• Dataset content:
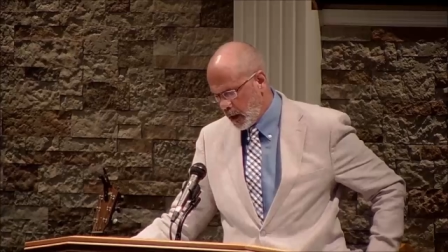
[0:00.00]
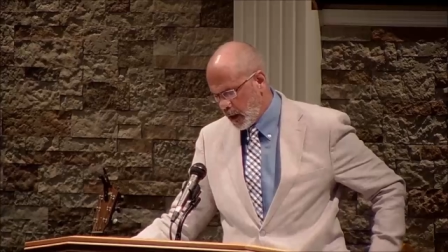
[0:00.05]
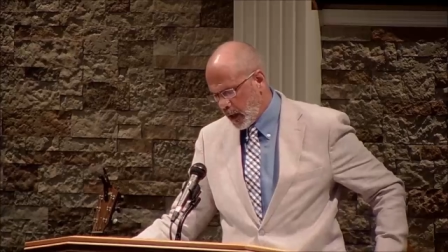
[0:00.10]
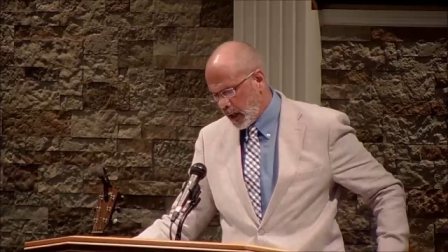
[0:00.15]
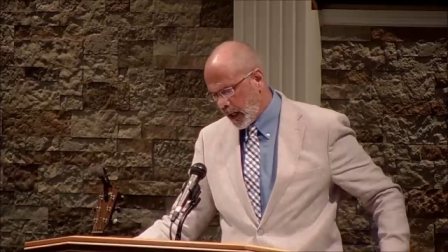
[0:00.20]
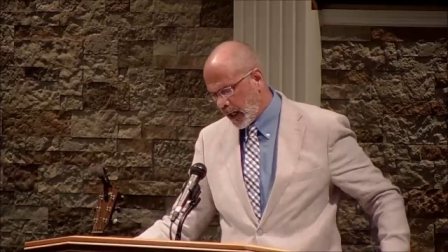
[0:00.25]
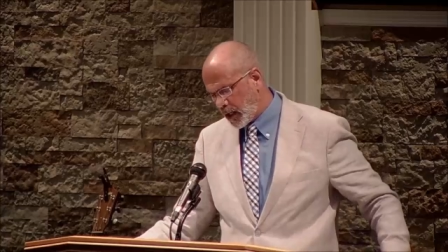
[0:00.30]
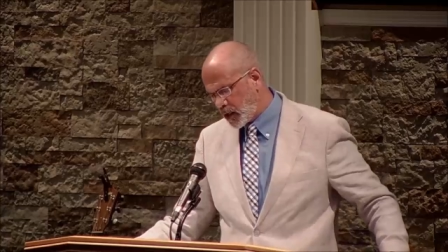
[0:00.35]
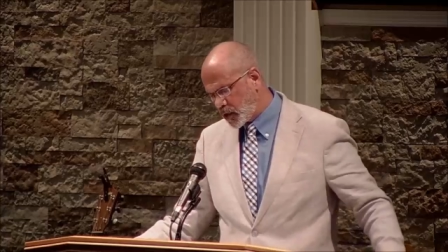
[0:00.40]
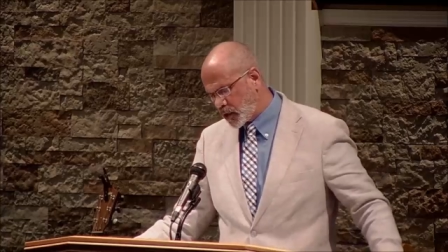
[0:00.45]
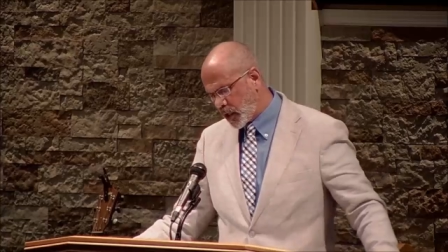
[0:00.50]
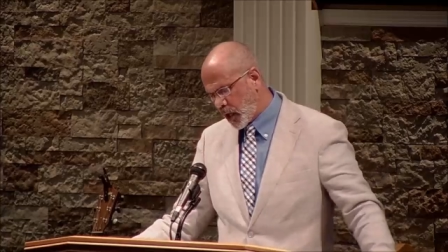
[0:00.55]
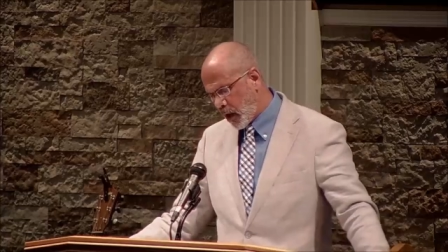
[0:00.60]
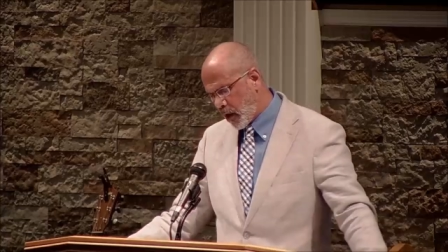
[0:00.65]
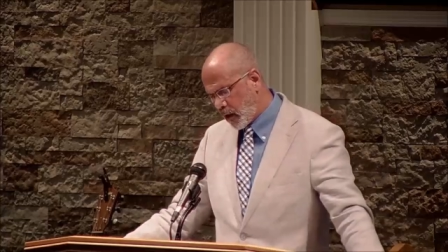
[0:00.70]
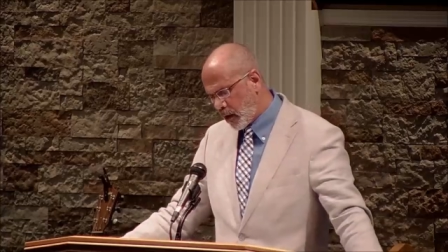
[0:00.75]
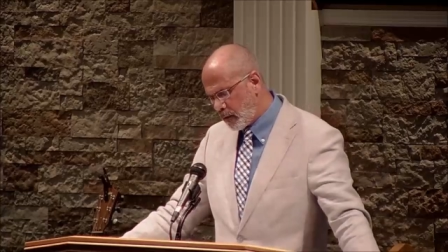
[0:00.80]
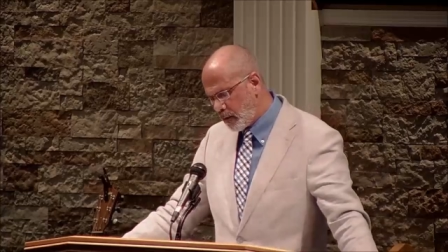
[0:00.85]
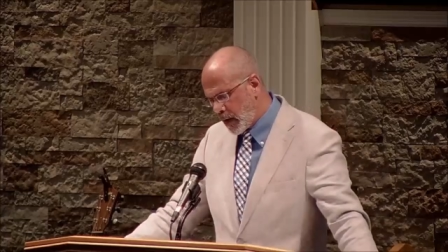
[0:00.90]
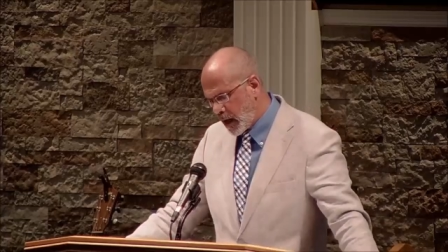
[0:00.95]
He
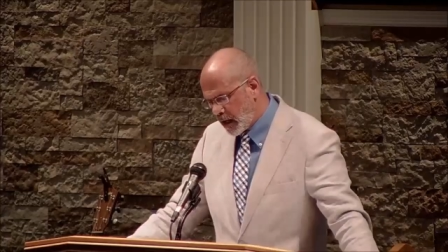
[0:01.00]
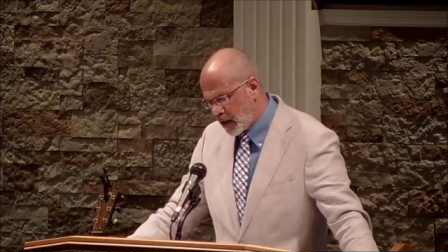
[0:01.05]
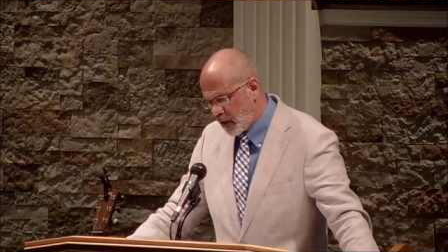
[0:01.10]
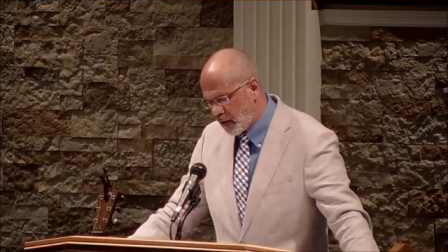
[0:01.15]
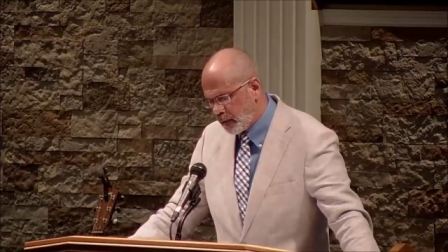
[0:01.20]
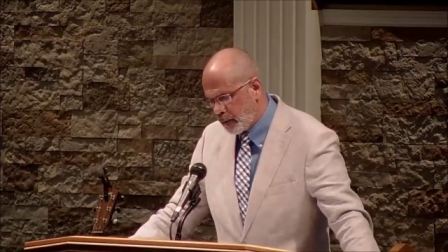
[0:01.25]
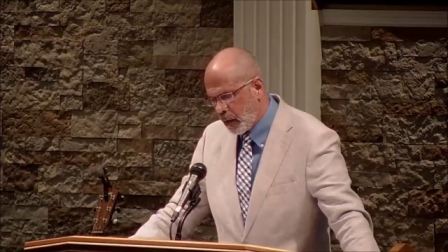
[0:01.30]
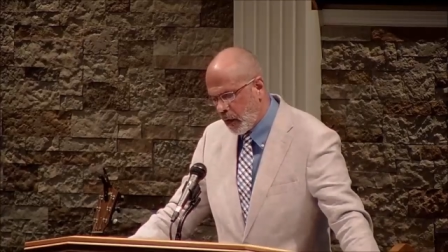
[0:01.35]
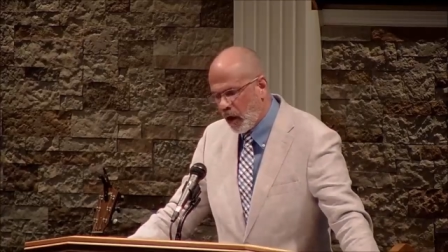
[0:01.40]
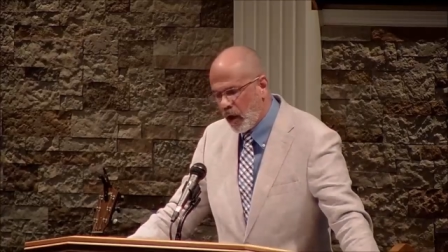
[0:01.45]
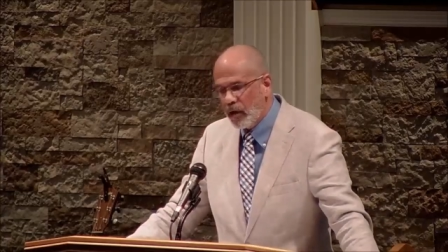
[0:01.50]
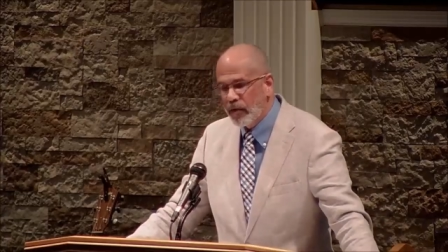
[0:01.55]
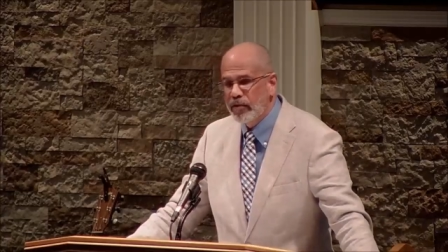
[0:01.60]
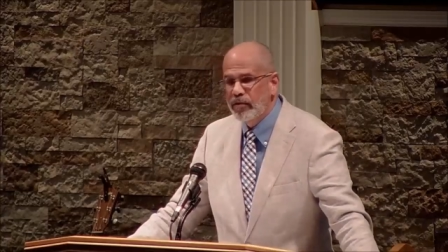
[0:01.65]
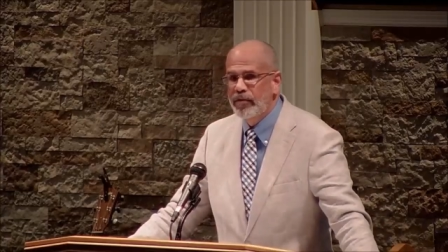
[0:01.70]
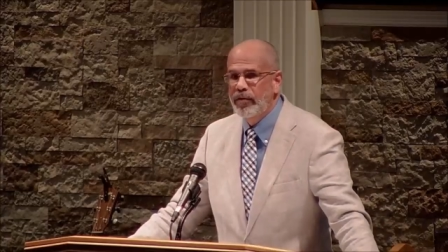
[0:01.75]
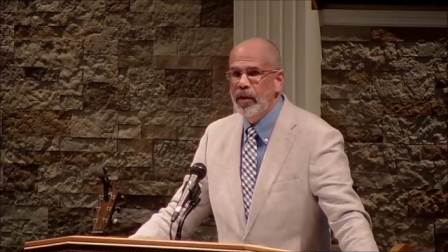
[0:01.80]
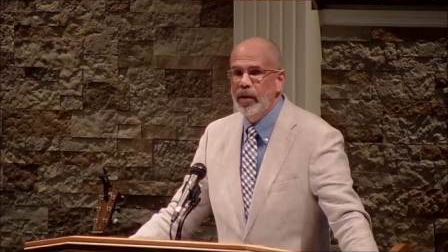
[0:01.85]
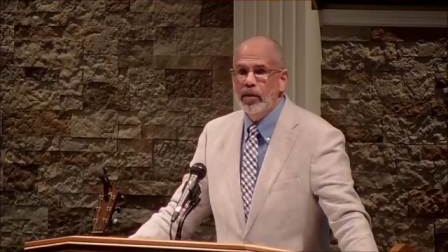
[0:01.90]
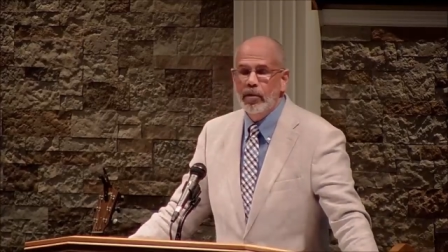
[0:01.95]
shared in many of Paul's
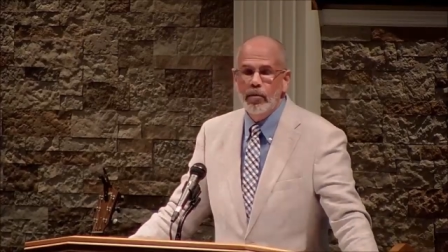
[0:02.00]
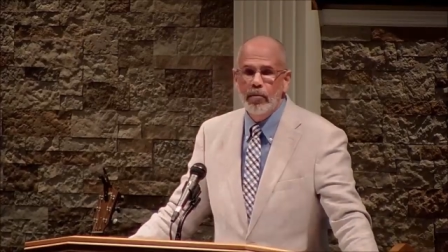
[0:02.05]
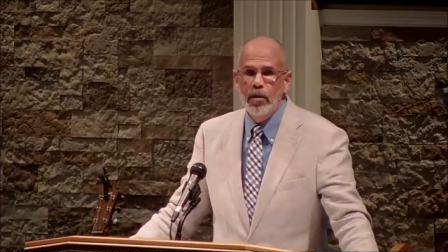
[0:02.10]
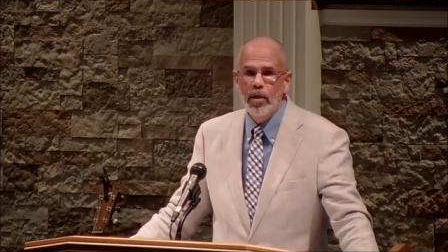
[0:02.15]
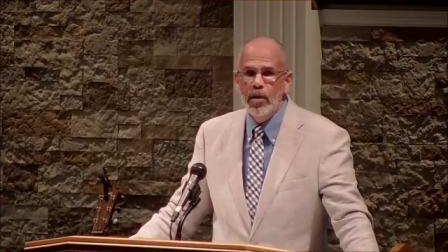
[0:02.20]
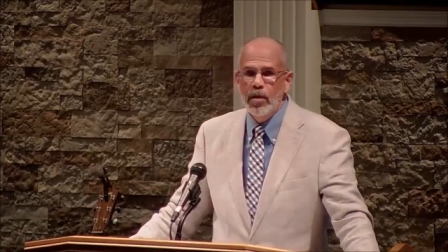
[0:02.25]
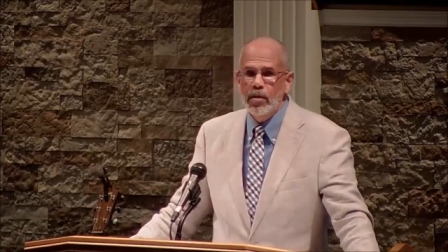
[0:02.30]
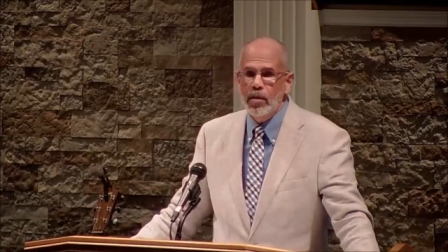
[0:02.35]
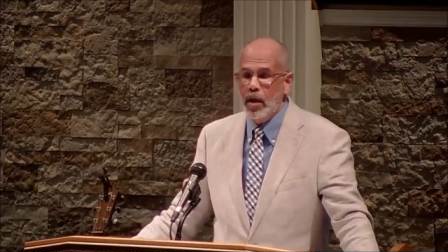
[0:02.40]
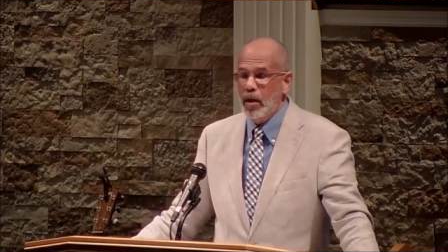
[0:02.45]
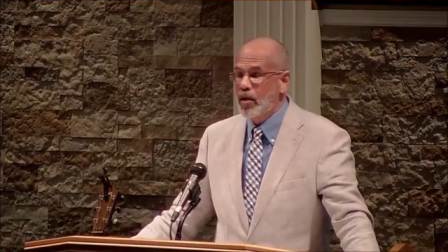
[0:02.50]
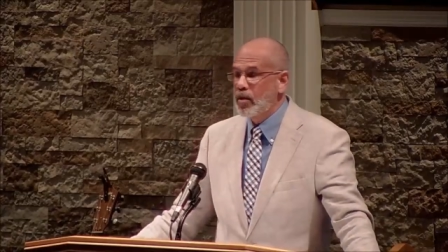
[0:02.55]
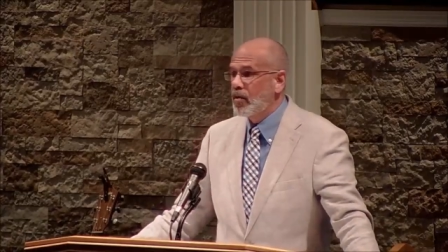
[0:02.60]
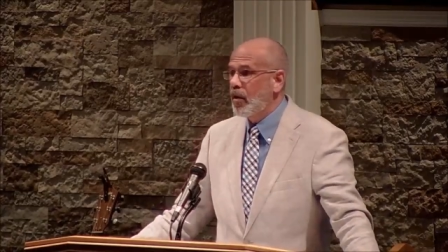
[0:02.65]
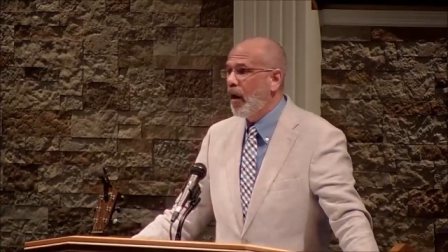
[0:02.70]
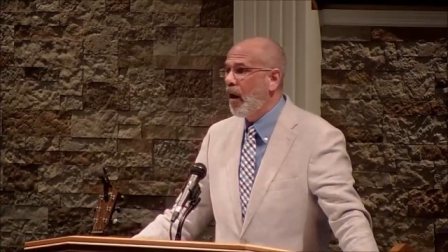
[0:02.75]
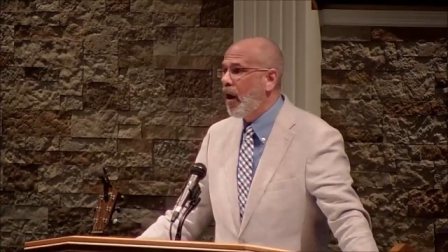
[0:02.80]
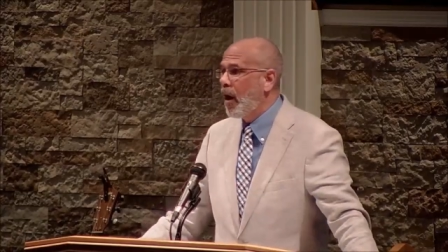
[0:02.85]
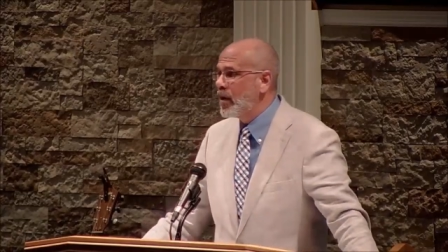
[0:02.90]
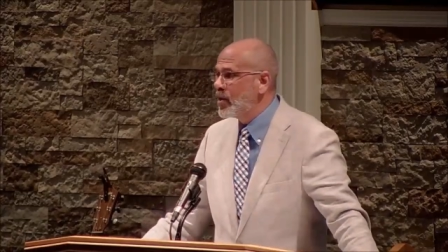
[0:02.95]
victories and his
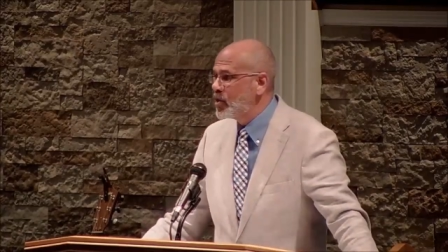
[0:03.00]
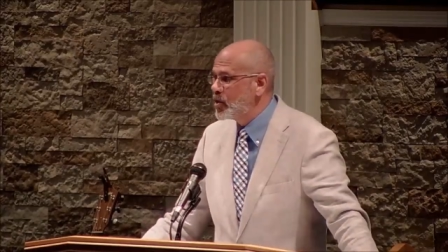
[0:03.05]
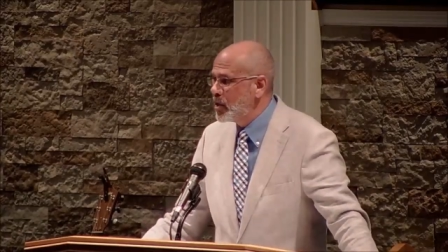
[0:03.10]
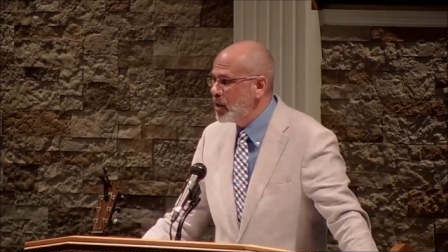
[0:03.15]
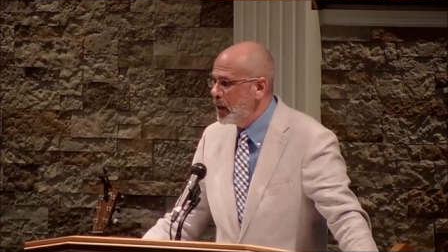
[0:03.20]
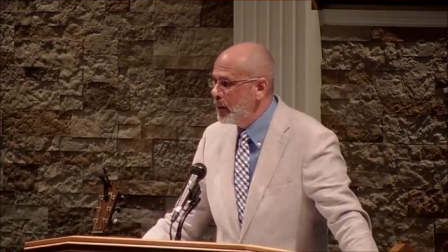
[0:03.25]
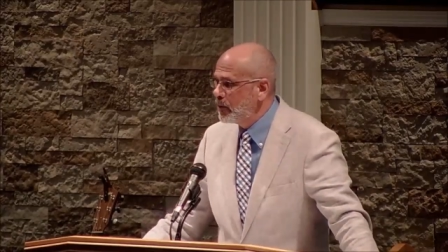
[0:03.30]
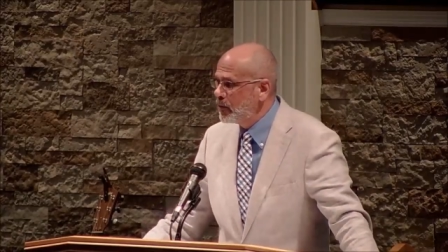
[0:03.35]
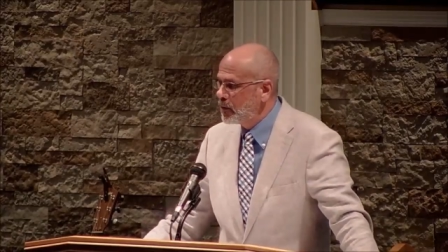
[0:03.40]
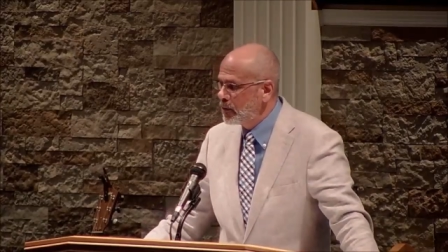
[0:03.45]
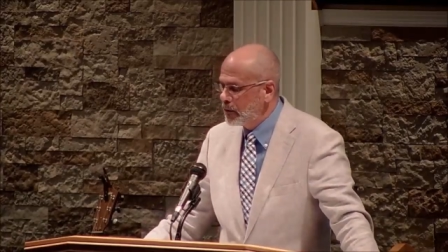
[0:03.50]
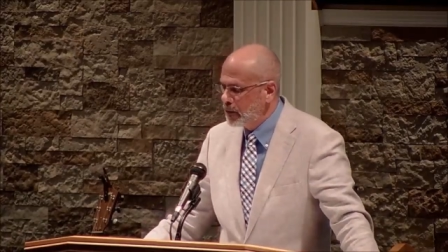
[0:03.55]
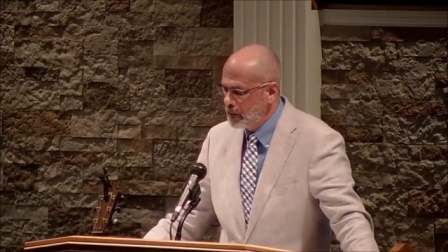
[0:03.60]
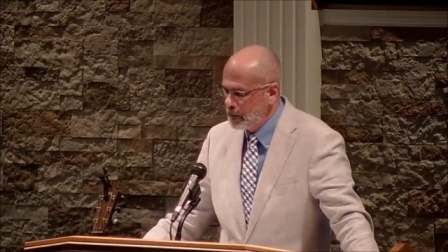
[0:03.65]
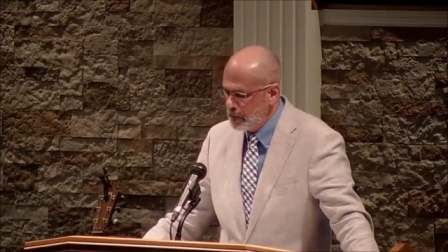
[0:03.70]
hardships,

• Task statement: Quote the data exactly, leaving every image out of the copy.

• Answer to this problem:
[0:00.00]
[0:00.05]
[0:00.10]
[0:00.15]
[0:00.20]
[0:00.25]
[0:00.30]
[0:00.35]
[0:00.40]
[0:00.45]
[0:00.50]
[0:00.55]
[0:00.60]
[0:00.65]
[0:00.70]
[0:00.75]
[0:00.80]
[0:00.85]
[0:00.90]
[0:00.95]
He
[0:01.00]
[0:01.05]
[0:01.10]
[0:01.15]
[0:01.20]
[0:01.25]
[0:01.30]
[0:01.35]
[0:01.40]
[0:01.45]
[0:01.50]
[0:01.55]
[0:01.60]
[0:01.65]
[0:01.70]
[0:01.75]
[0:01.80]
[0:01.85]
[0:01.90]
[0:01.95]
shared in many of Paul's
[0:02.00]
[0:02.05]
[0:02.10]
[0:02.15]
[0:02.20]
[0:02.25]
[0:02.30]
[0:02.35]
[0:02.40]
[0:02.45]
[0:02.50]
[0:02.55]
[0:02.60]
[0:02.65]
[0:02.70]
[0:02.75]
[0:02.80]
[0:02.85]
[0:02.90]
[0:02.95]
victories and his
[0:03.00]
[0:03.05]
[0:03.10]
[0:03.15]
[0:03.20]
[0:03.25]
[0:03.30]
[0:03.35]
[0:03.40]
[0:03.45]
[0:03.50]
[0:03.55]
[0:03.60]
[0:03.65]
[0:03.70]
hardships,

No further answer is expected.